_PROMPT_: Below are some records. Retype exactly the lines from the one containing "[0:04.00-0:05.00]" through the one containing "[0:00.00-0:13.60]", both included, skipping every picture.

_PROVIDED DATA_:

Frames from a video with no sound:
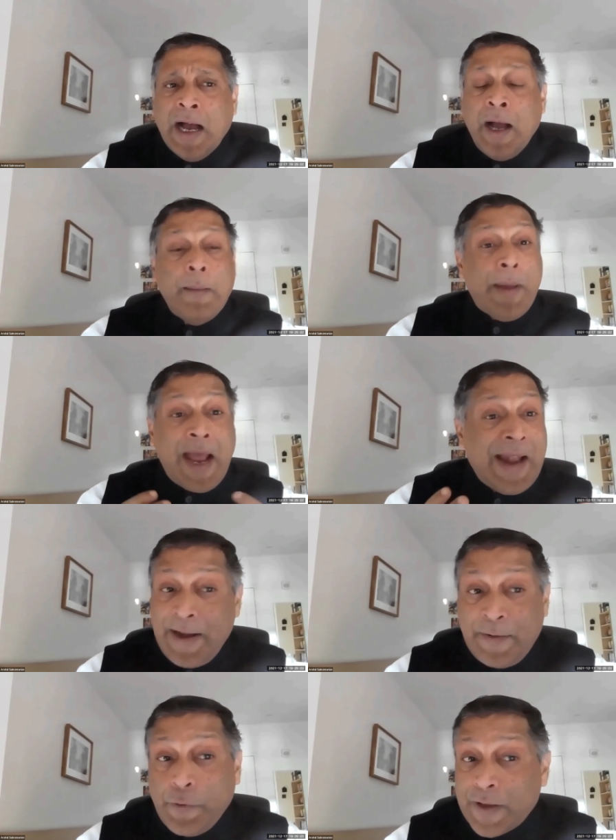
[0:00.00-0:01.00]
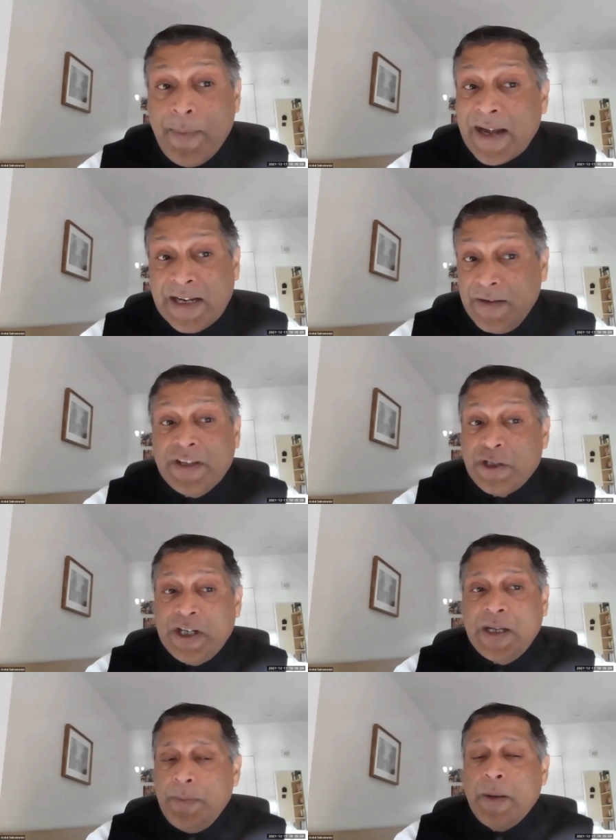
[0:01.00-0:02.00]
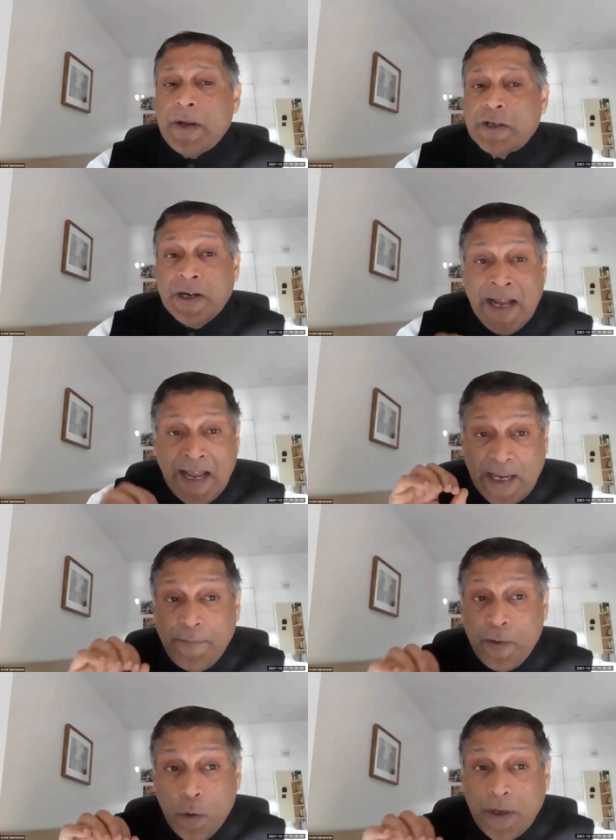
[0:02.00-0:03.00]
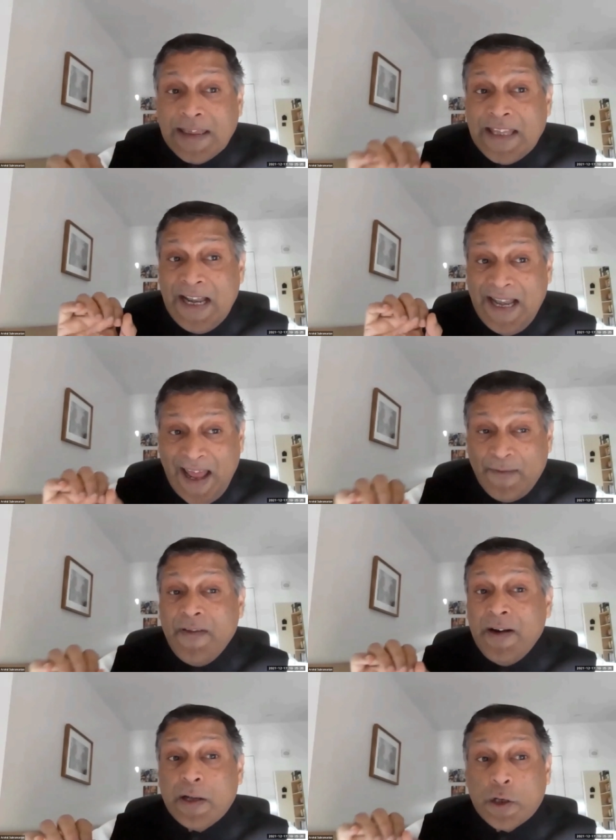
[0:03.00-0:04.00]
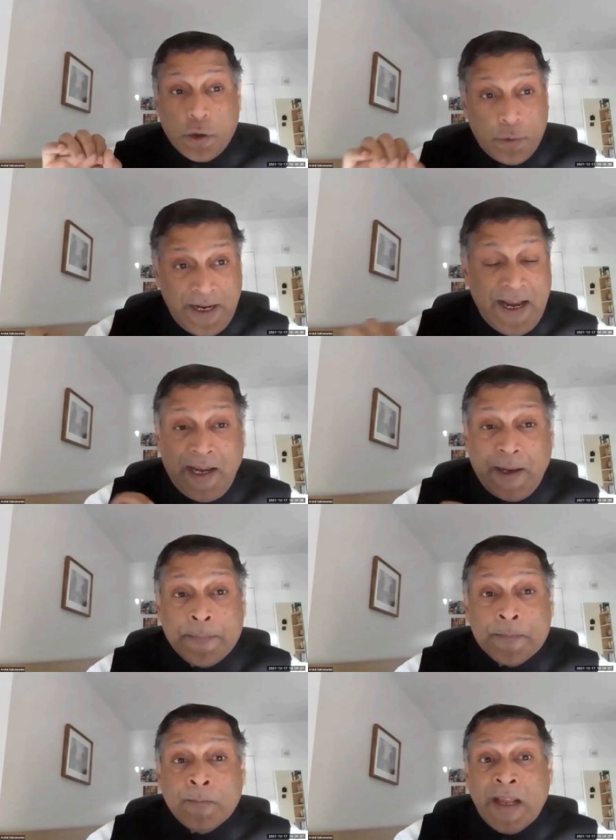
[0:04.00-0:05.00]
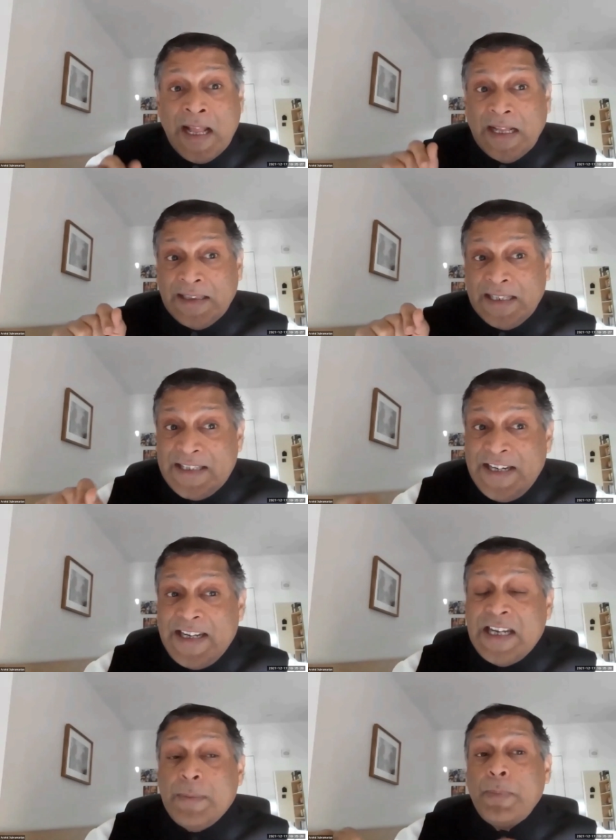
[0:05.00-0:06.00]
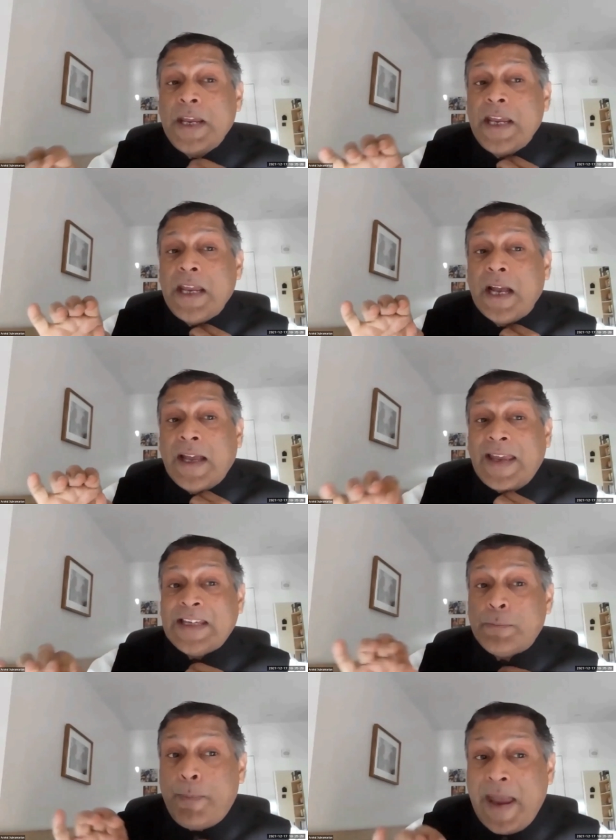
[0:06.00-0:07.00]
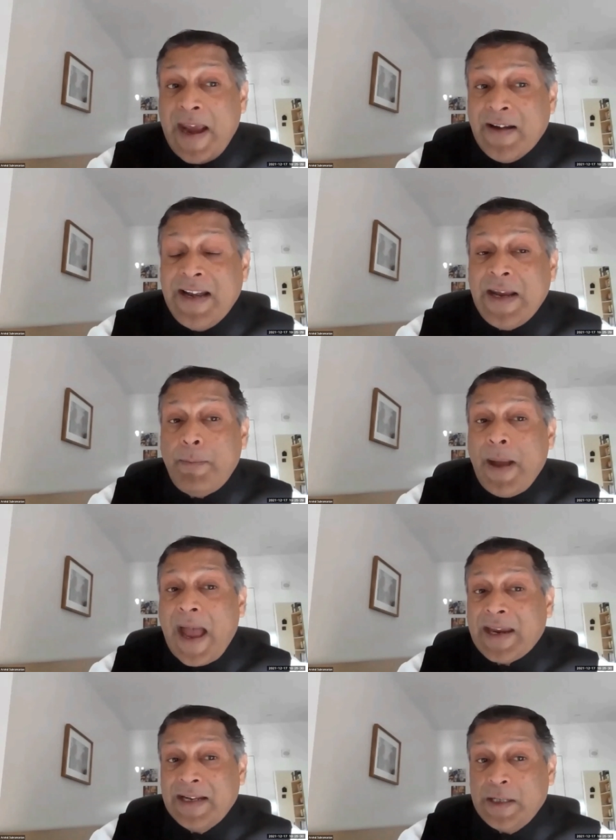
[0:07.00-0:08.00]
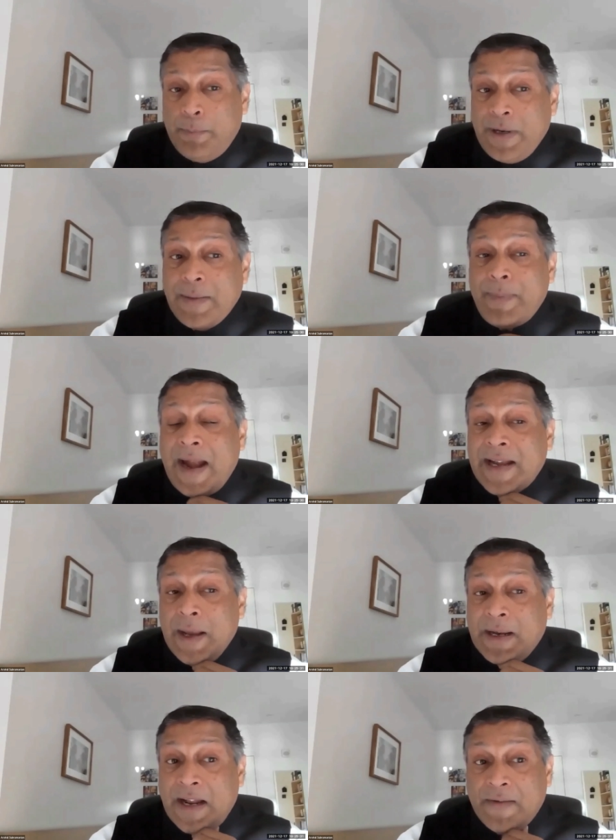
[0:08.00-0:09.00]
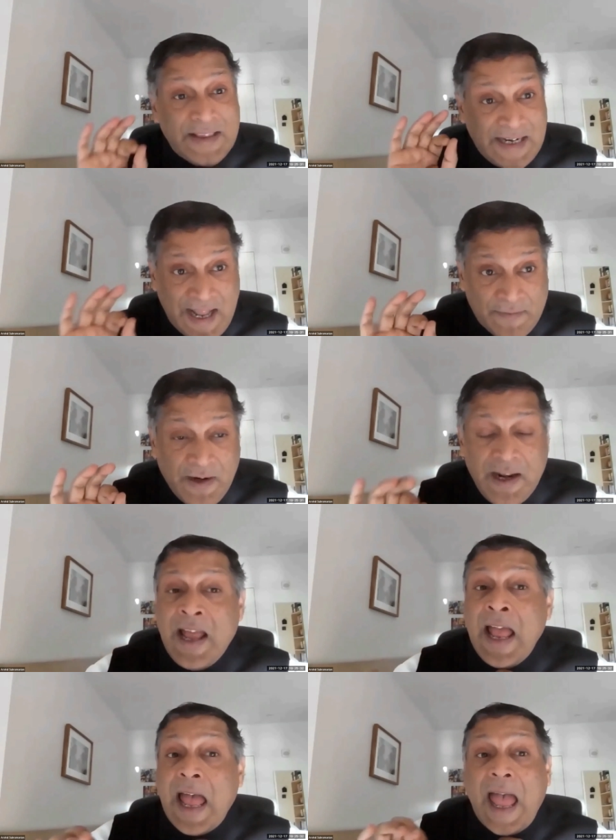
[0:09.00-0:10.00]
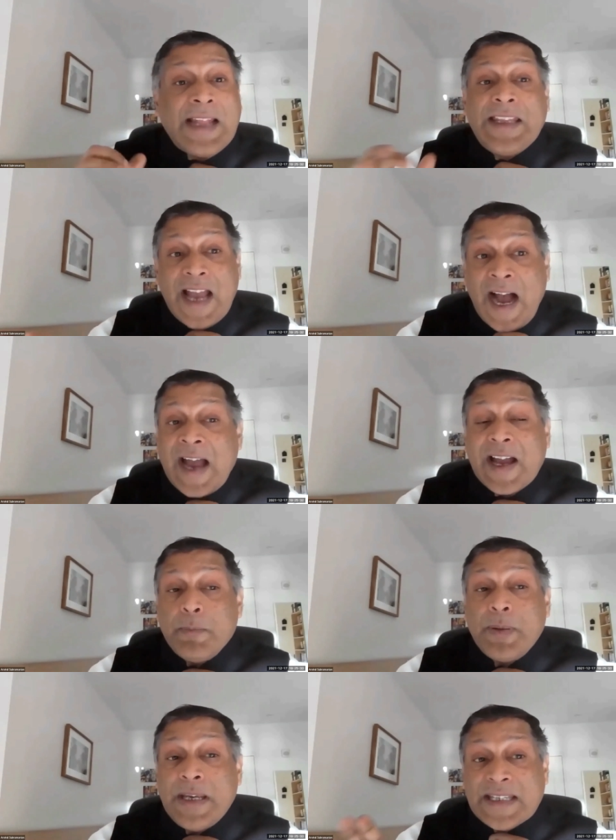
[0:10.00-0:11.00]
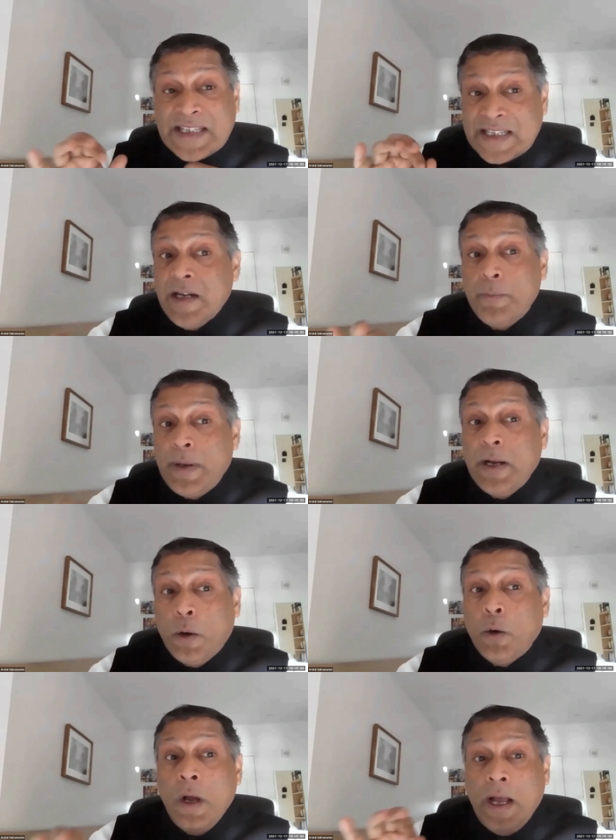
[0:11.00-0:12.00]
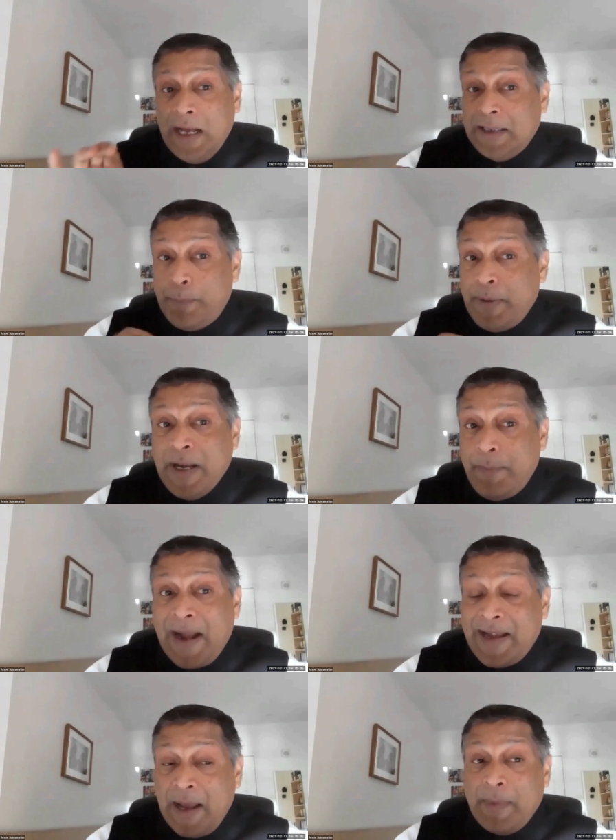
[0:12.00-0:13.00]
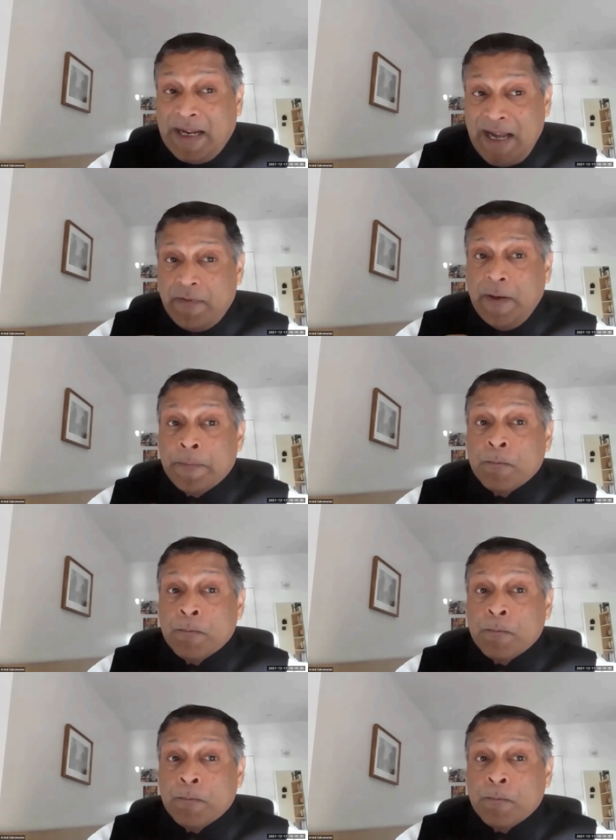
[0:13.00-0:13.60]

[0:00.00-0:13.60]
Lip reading: And for that matter, even the GDP measure, if you look at the level today, the GDP is barely back at the pre-pandemic level, and the IIP is still below the pre-pandemic level.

_OUTPUT OF THE EXERCISE_:
[0:04.00-0:05.00]
[0:05.00-0:06.00]
[0:06.00-0:07.00]
[0:07.00-0:08.00]
[0:08.00-0:09.00]
[0:09.00-0:10.00]
[0:10.00-0:11.00]
[0:11.00-0:12.00]
[0:12.00-0:13.00]
[0:13.00-0:13.60]

[0:00.00-0:13.60]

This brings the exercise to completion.